WHAT IS BEING ASKED: Please retype every record below exactly, leaving the pictures out.

++++ AVAILABLE DATA ++++

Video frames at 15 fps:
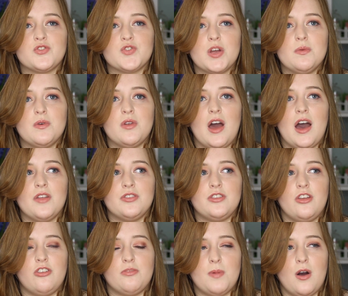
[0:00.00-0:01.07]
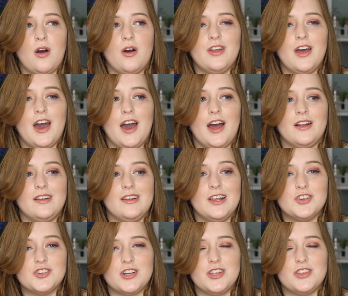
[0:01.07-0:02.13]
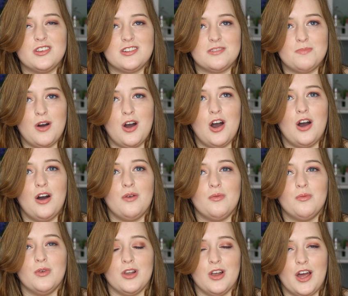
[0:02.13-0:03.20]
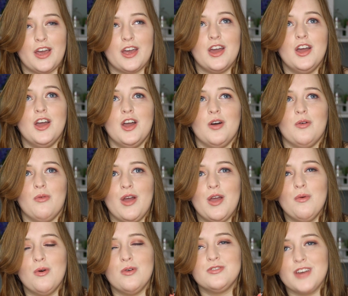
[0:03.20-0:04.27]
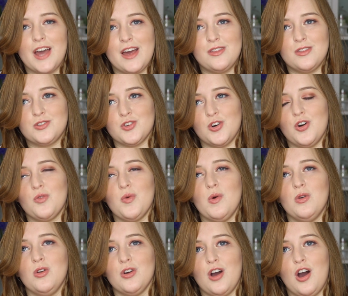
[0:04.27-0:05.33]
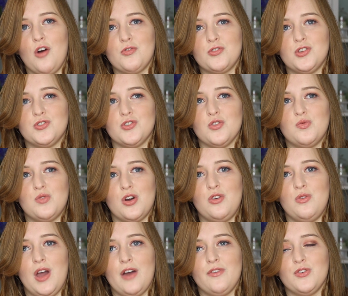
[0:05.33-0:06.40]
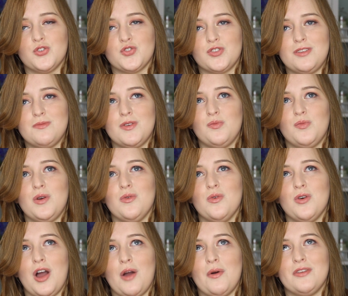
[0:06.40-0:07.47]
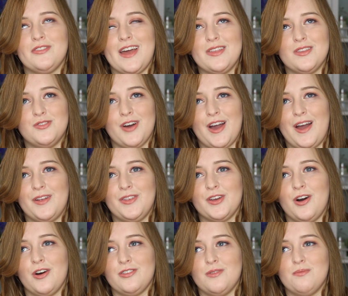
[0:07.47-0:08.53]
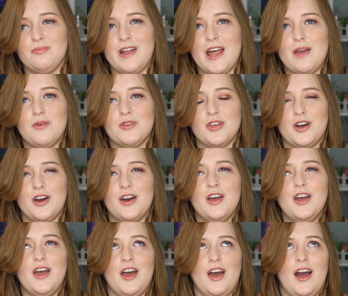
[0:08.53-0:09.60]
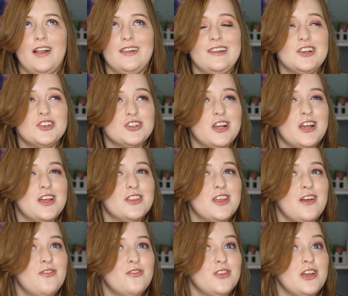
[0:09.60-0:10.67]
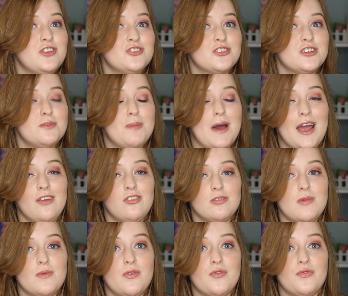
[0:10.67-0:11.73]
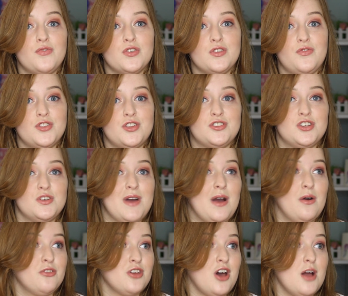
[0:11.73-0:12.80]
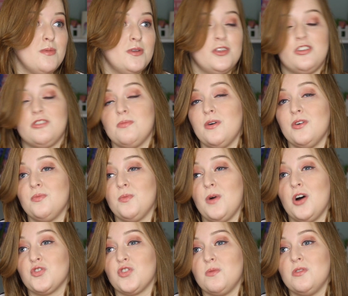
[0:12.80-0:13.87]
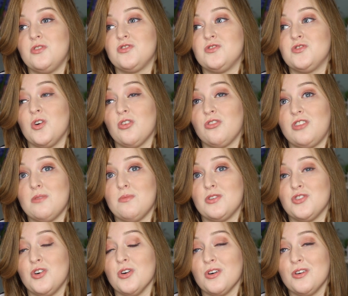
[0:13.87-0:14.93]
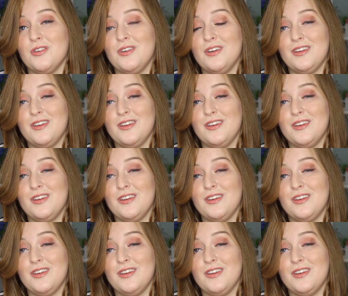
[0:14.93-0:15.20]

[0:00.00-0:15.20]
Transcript: a treatment at the spa, and literally the spa were like, we will take the dog, we will look after the dog while you have your treatment, we will go and take the dog out in the garden and play with her. And literally they're just going to pay someone for the 2 hours that I'm in the spa treatment to dog sit my dog.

++++

WRITTEN ANSWER:
Video frames at 15 fps:
[0:00.00-0:01.07]
[0:01.07-0:02.13]
[0:02.13-0:03.20]
[0:03.20-0:04.27]
[0:04.27-0:05.33]
[0:05.33-0:06.40]
[0:06.40-0:07.47]
[0:07.47-0:08.53]
[0:08.53-0:09.60]
[0:09.60-0:10.67]
[0:10.67-0:11.73]
[0:11.73-0:12.80]
[0:12.80-0:13.87]
[0:13.87-0:14.93]
[0:14.93-0:15.20]

[0:00.00-0:15.20]
Transcript: a treatment at the spa, and literally the spa were like, we will take the dog, we will look after the dog while you have your treatment, we will go and take the dog out in the garden and play with her. And literally they're just going to pay someone for the 2 hours that I'm in the spa treatment to dog sit my dog.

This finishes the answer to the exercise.